** Listed records follows **

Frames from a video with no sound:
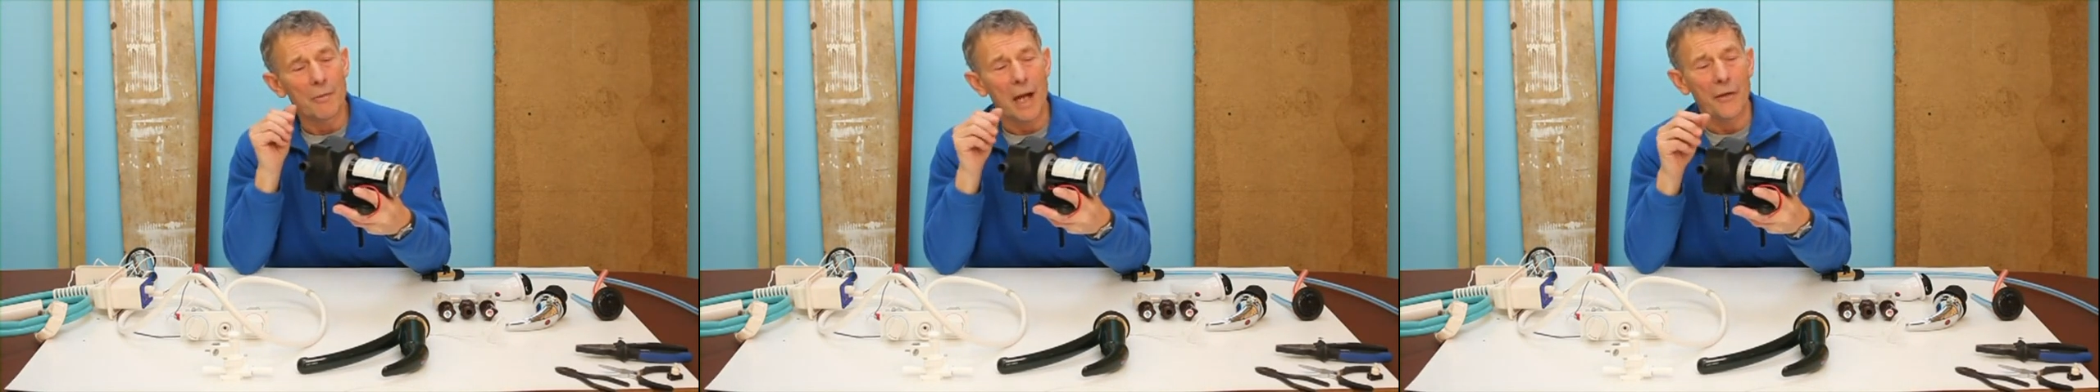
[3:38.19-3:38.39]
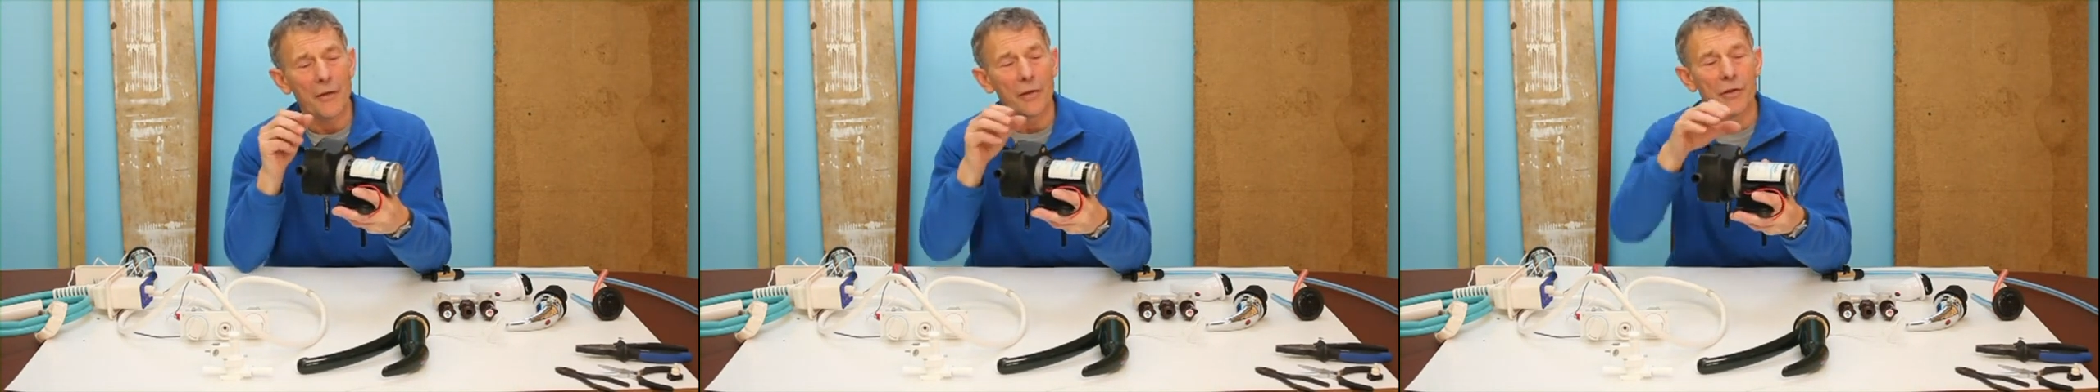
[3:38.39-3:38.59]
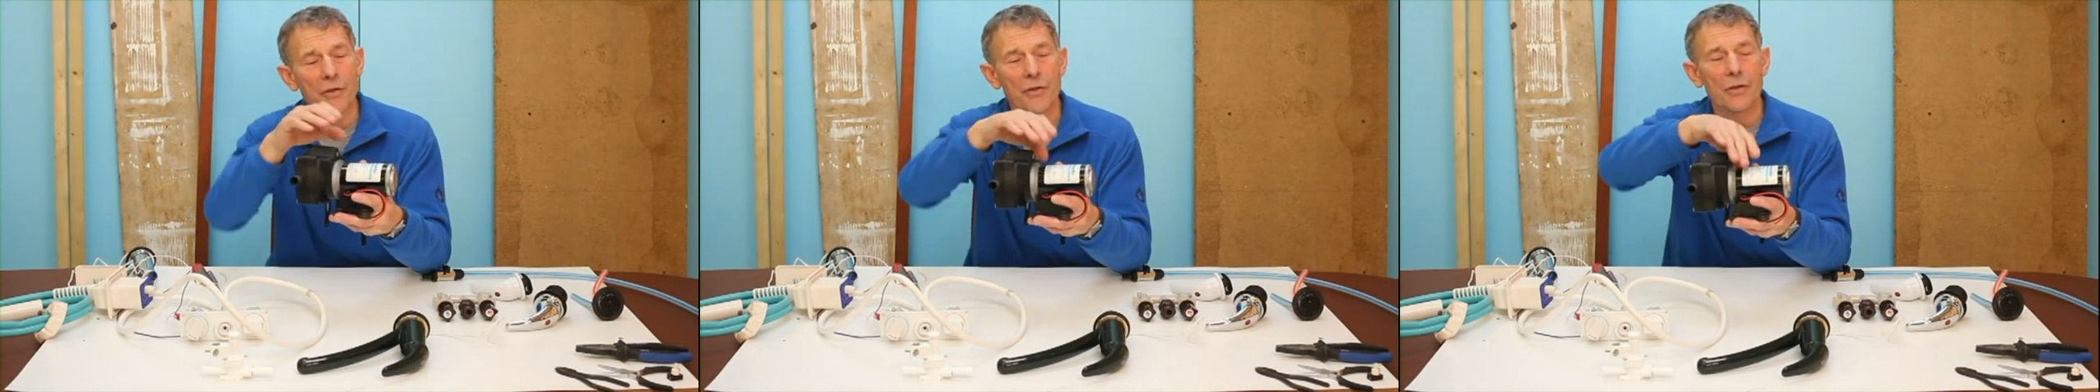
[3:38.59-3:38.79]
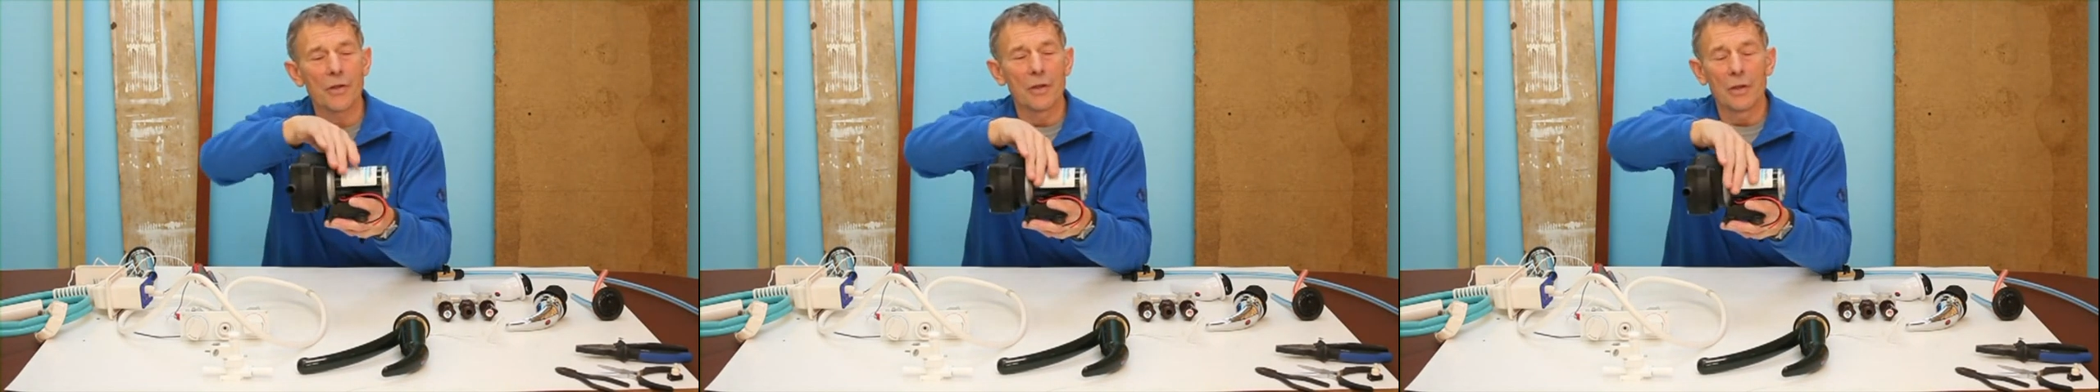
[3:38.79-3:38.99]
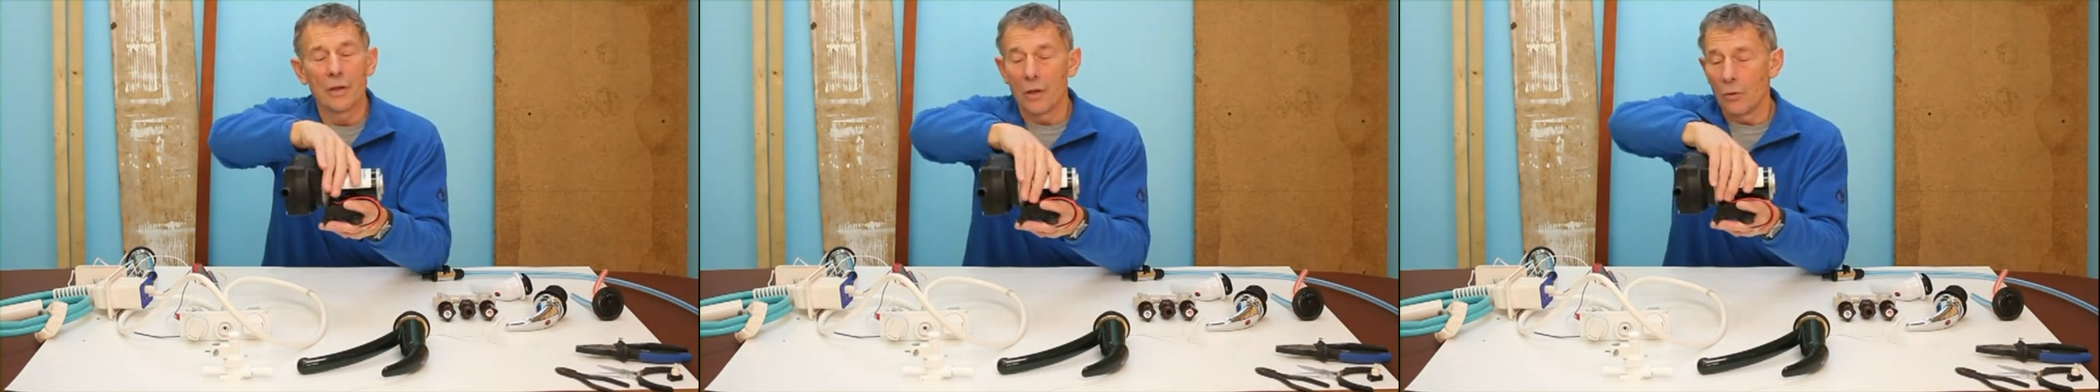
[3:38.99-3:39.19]
methods
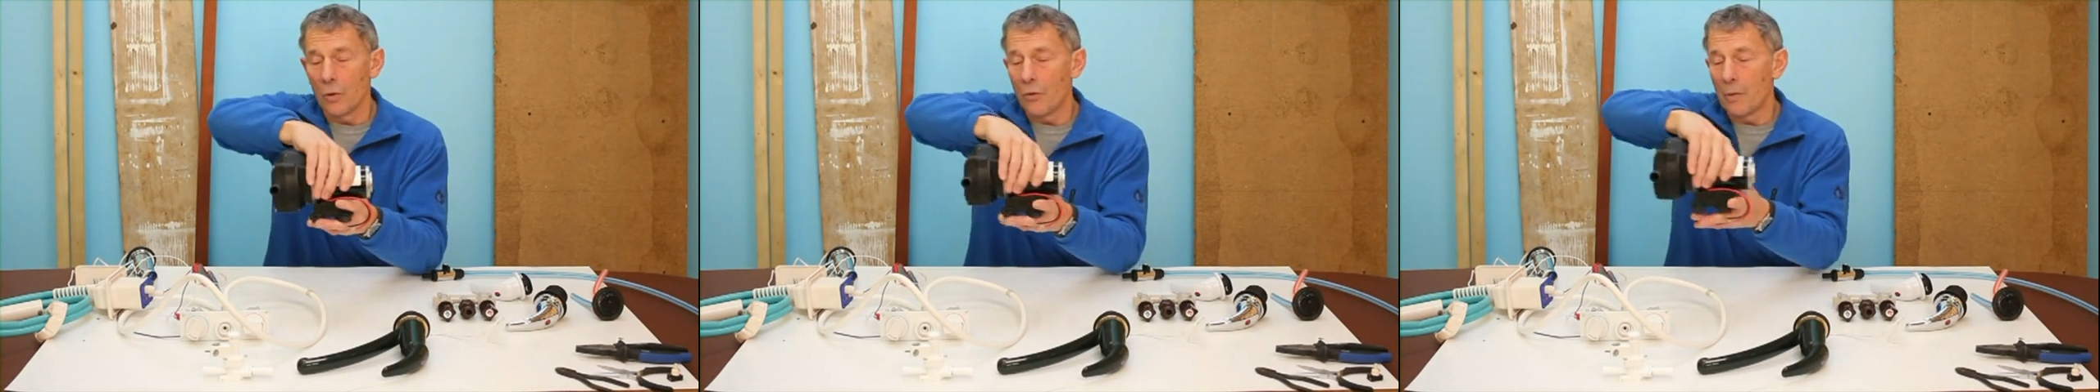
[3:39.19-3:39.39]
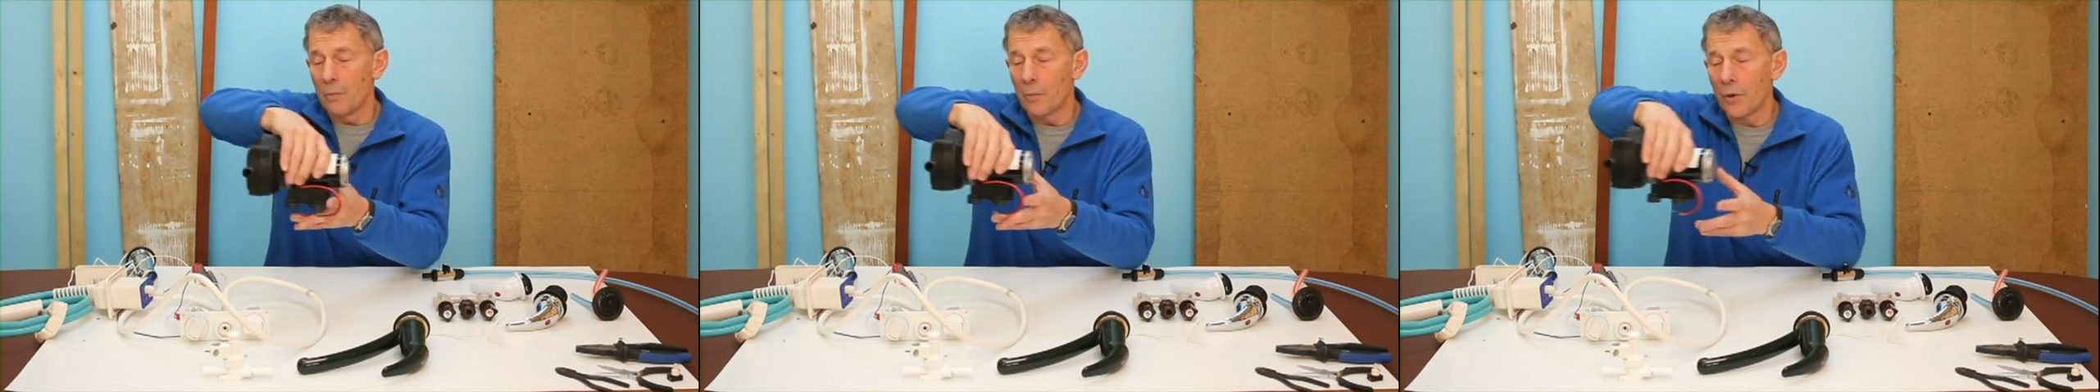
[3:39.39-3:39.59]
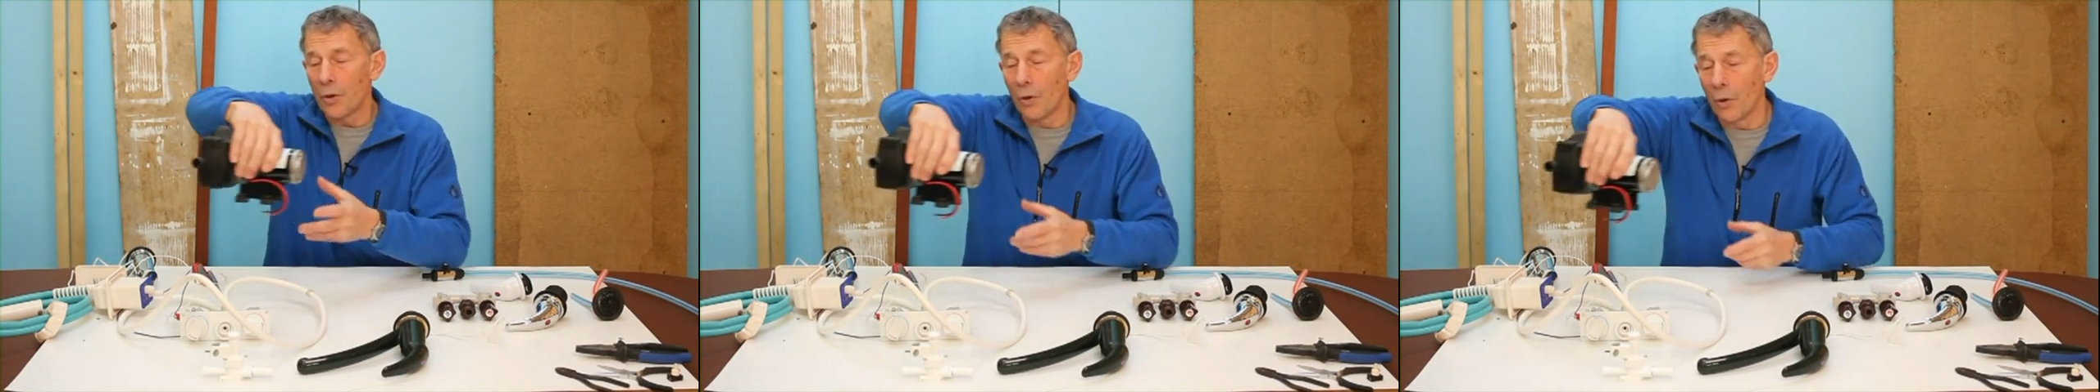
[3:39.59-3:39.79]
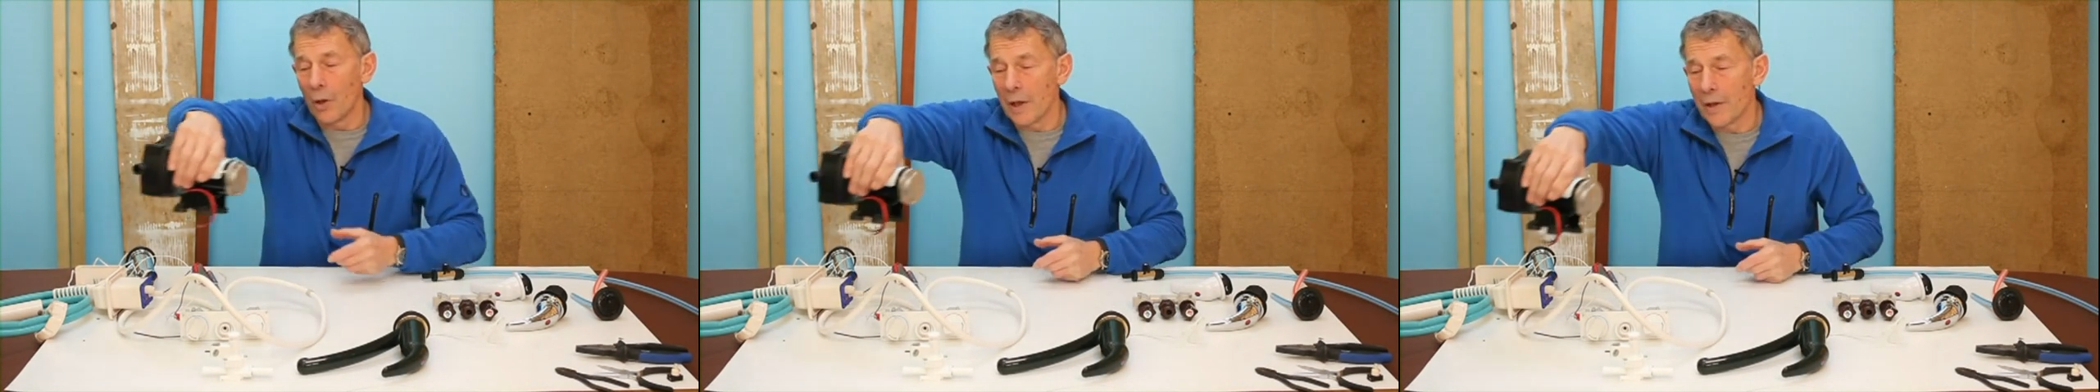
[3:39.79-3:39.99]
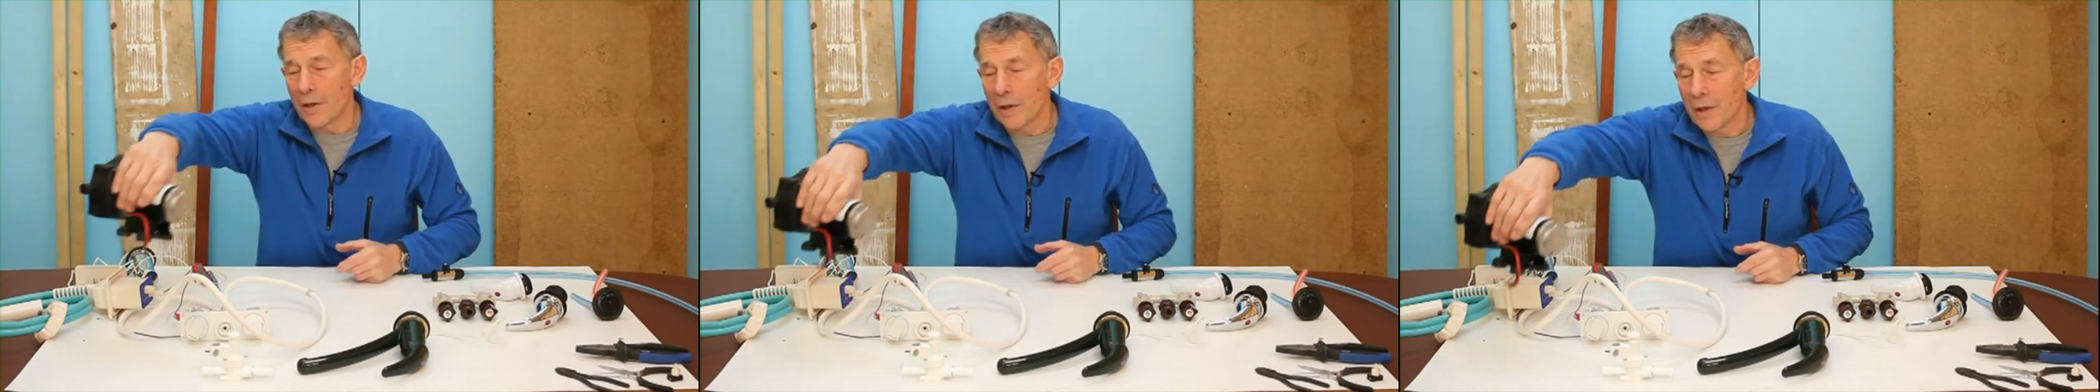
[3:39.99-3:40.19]
were
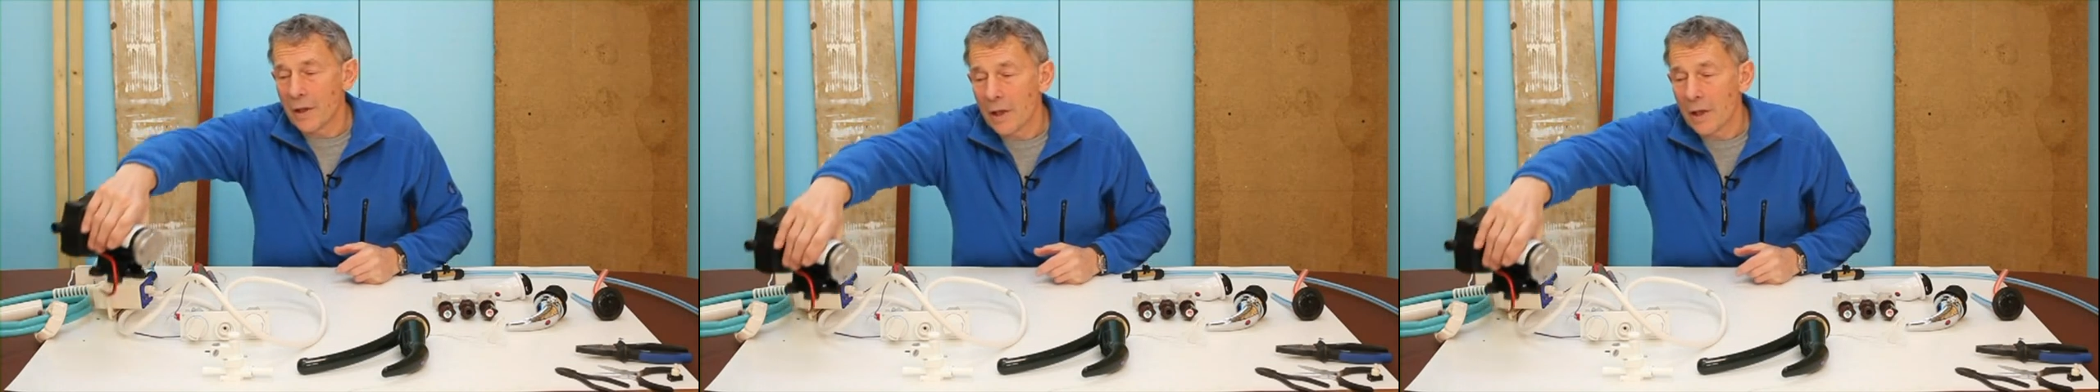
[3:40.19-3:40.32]
employed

** End of Listed records **

Set down the entries above exactly; no pictures belong in the copy.

◆ **Written reply**:
Frames from a video with no sound:
[3:38.19-3:38.39]
[3:38.39-3:38.59]
[3:38.59-3:38.79]
[3:38.79-3:38.99]
[3:38.99-3:39.19]
methods
[3:39.19-3:39.39]
[3:39.39-3:39.59]
[3:39.59-3:39.79]
[3:39.79-3:39.99]
[3:39.99-3:40.19]
were
[3:40.19-3:40.32]
employed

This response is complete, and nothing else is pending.